__Your objective__.
Could the listing below be reproduced exactly, minus its pictures?

Supplied data: Begin

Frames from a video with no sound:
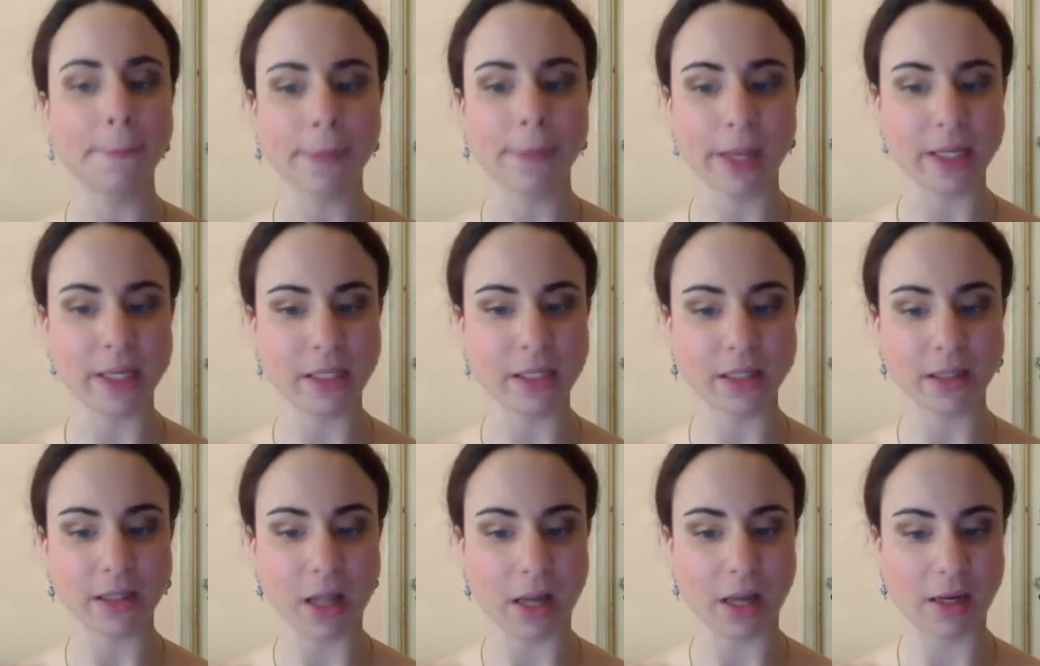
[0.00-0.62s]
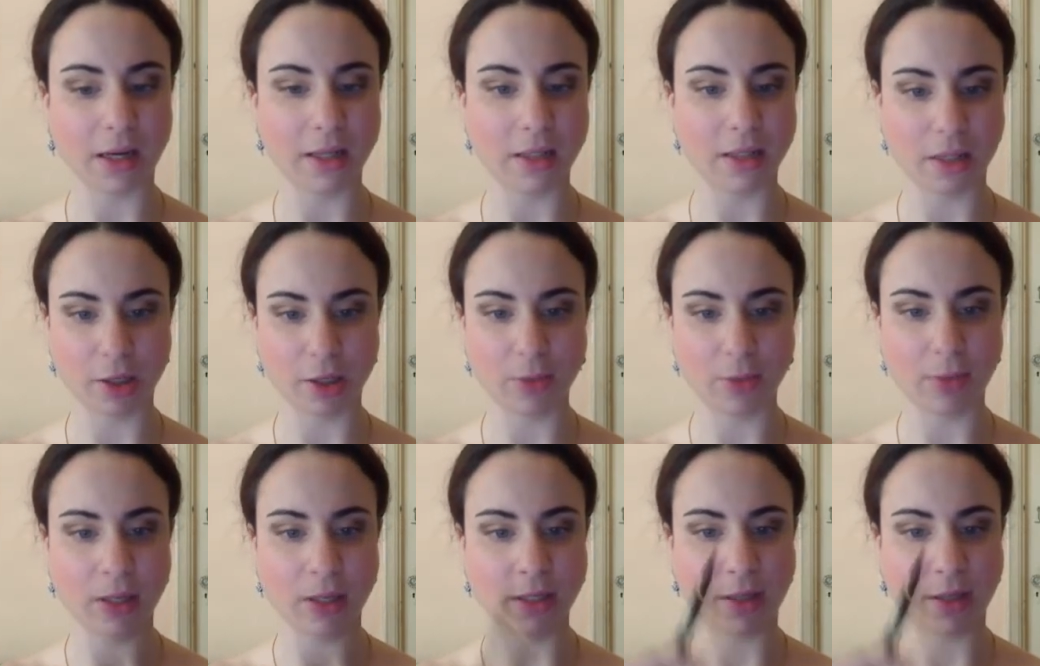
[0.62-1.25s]
This is a lot
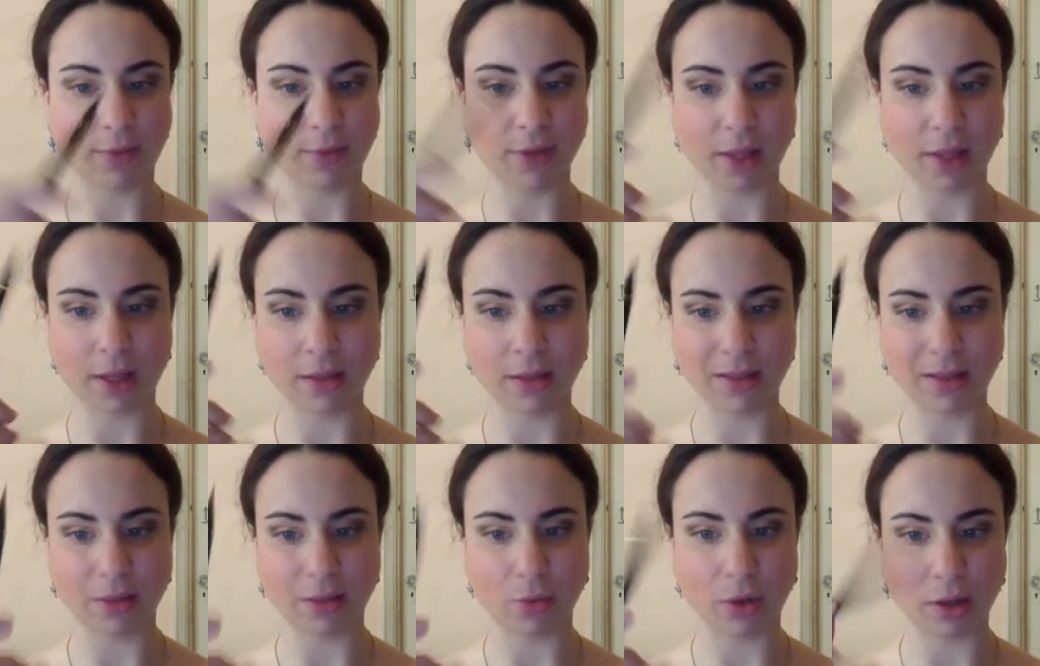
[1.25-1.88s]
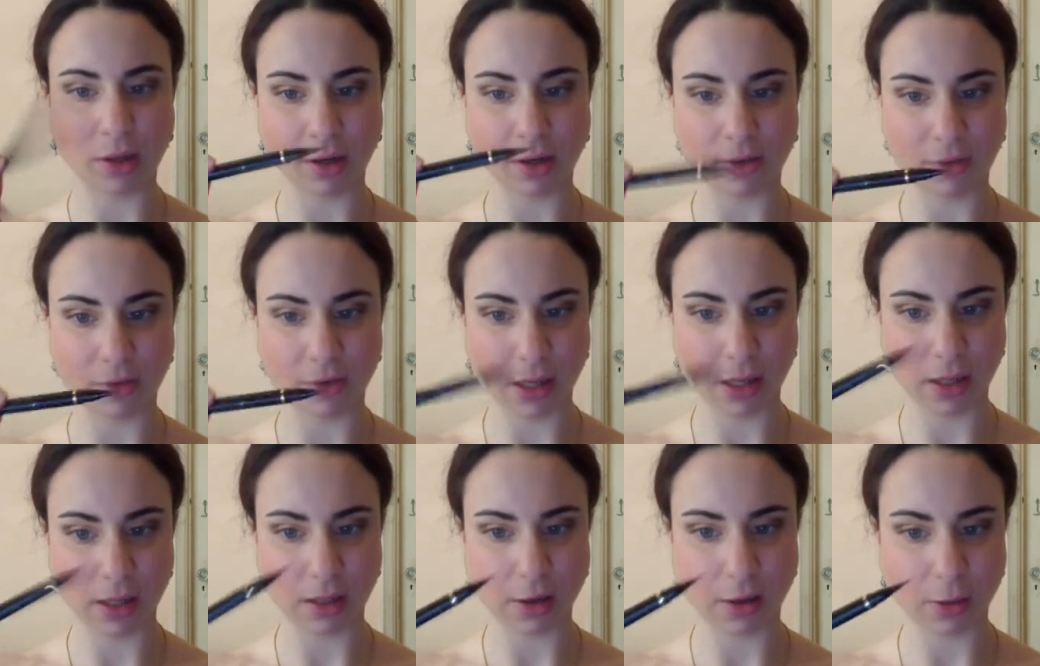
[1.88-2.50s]
easier because everything's in one
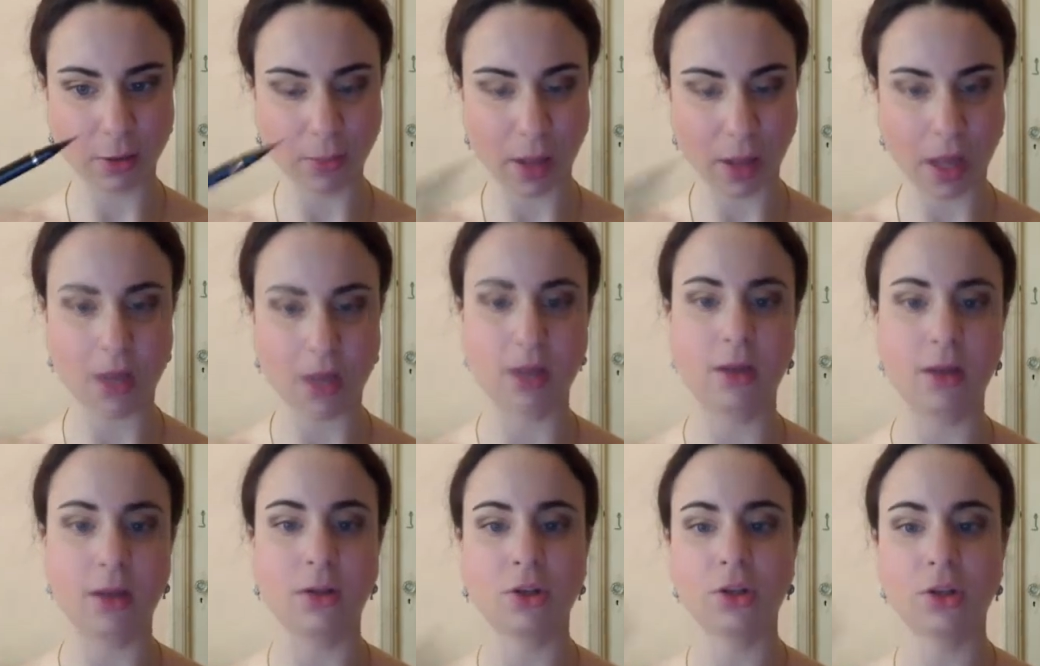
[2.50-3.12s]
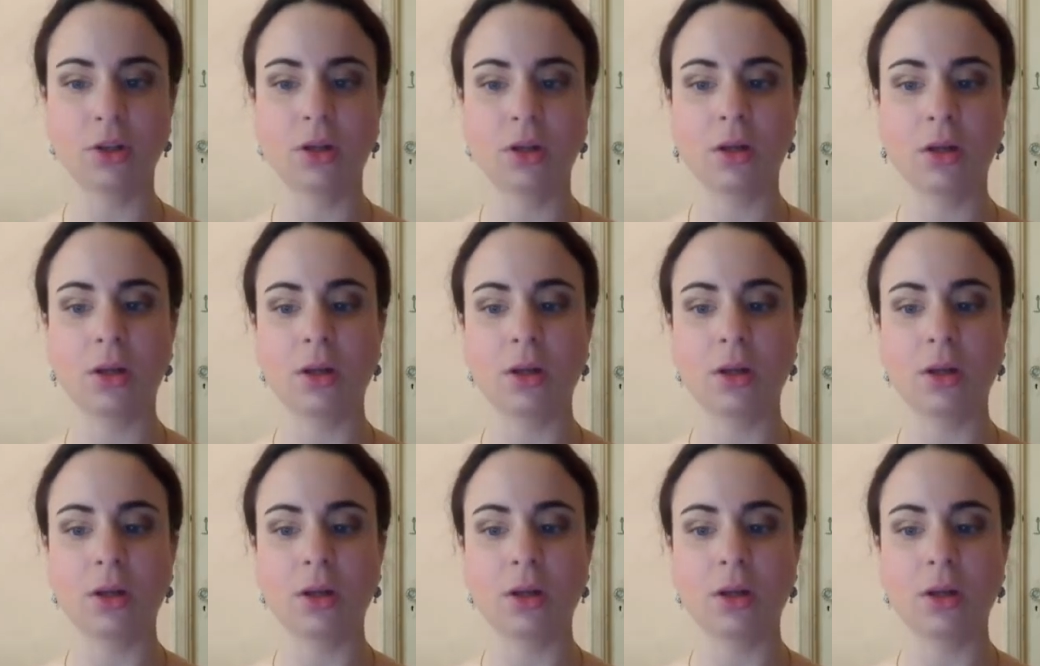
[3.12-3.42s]
convenient little package.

Supplied data: End

__Exercise output__.
Frames from a video with no sound:
[0.00-0.62s]
[0.62-1.25s]
This is a lot
[1.25-1.88s]
[1.88-2.50s]
easier because everything's in one
[2.50-3.12s]
[3.12-3.42s]
convenient little package.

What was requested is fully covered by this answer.